Social networking stats offer little insight
By John Lister
There are plenty of headlines today about a study showing people are spending 699 percent more time on Facebook this year. The only problem is that’s not the point the study is making.
The figures come from Nielsen Online, the Web division of the company best known for producing U.S. TV ratings. They show a 699 percent rise in the time people spend on Facebook, along with a 3,712 percent rise in time spent on Twitter. That’s led to stories suggesting individual users are getting more addicted to the sites, for example thanks to fads such as the Facebook ‘25 things about me’ lists.
But the figures don’t actually tell us anything about how long the average user spends on a site. The percentages (along with the raw numbers, which haven’t had as much publicity) relate to the total number of minutes spent on the site by all users. Specifically, Facebook had 13.8 million minutes during April while Twitter had a sliver under 300,000.

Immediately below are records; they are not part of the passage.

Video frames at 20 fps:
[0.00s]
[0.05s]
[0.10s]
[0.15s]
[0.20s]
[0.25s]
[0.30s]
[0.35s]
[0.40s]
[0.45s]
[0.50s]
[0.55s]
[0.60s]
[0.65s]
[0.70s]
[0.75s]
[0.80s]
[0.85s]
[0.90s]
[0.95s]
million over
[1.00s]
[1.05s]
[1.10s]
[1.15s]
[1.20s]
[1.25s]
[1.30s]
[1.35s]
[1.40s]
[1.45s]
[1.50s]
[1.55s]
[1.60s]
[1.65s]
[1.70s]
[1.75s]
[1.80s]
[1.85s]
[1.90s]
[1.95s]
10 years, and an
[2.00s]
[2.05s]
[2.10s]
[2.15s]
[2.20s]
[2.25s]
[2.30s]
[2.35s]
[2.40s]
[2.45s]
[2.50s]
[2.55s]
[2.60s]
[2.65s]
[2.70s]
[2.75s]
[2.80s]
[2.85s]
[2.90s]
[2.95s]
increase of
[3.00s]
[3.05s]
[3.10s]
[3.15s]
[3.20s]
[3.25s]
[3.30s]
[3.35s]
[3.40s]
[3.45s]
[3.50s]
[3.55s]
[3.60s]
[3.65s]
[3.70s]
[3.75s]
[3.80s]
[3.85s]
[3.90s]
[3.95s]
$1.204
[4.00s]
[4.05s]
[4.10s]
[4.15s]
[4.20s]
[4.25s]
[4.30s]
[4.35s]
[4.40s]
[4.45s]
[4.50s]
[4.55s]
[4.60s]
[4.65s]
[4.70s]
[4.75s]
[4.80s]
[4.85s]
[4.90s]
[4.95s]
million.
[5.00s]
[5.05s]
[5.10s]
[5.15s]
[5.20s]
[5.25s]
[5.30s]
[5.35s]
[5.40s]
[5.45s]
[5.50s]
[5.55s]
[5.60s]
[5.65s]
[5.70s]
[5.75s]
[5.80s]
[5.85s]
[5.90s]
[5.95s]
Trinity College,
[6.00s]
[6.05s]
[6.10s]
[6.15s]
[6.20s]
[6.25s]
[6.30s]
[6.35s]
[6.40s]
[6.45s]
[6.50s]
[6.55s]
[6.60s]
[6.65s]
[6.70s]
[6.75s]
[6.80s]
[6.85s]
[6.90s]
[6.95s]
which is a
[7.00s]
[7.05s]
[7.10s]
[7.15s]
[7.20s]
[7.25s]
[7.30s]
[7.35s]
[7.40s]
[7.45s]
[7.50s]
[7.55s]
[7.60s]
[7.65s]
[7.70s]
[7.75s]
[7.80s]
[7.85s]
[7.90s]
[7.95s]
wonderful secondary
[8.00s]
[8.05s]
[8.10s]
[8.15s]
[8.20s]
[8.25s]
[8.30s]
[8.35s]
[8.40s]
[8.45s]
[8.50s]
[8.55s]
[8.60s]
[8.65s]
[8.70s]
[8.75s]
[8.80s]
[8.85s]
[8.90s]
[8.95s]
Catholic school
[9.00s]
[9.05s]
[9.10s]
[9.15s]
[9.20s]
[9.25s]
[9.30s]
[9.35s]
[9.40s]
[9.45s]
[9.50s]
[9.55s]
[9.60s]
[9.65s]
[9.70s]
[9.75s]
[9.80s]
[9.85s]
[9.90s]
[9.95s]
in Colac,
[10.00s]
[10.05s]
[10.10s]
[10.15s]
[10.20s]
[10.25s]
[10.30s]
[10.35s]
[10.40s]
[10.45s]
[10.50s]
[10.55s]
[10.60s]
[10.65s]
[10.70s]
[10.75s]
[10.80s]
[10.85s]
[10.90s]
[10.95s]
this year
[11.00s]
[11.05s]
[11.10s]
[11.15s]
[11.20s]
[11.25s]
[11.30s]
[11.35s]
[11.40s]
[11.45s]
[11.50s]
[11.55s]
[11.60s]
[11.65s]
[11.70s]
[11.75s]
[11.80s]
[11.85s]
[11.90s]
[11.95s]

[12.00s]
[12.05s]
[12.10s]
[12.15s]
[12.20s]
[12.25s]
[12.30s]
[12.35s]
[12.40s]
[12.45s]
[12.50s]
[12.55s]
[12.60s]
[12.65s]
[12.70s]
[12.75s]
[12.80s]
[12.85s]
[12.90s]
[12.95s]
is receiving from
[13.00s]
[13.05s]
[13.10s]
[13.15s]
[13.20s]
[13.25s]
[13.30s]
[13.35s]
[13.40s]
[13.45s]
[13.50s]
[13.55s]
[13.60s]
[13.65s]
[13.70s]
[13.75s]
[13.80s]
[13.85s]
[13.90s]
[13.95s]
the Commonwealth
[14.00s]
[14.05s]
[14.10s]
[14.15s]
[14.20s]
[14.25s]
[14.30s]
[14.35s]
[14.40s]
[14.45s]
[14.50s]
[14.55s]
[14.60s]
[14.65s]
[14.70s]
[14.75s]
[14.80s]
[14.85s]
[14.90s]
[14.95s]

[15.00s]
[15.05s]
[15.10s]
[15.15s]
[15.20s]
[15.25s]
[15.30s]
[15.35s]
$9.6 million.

The figures tell us virtually nothing because they aren’t accompanied by details of how many people use the sites compared with last year. The growth in total time could be down entirely to new users. It could be that there are no new users whatsoever, but existing users are spending eight times as long on the site. The truth lies somewhere in between, but we have no real idea whatsoever.
The statistics do give some insight into general comparative trends between different websites (though the extent of those trends is difficult to measure, for the same reasons). They back what many of us will have suspected from personal experience: Facebook is now clearly established as the number one site, MySpace is in decline but still a strong second, and Twitter is a substantial distance behind but growing rapidly.
As Jon Gibs of Nielsen says, “The one thing that is clear about social networking is that regardless of how fast a site is growing or how big it is, it can quickly fall out of favor with consumers.”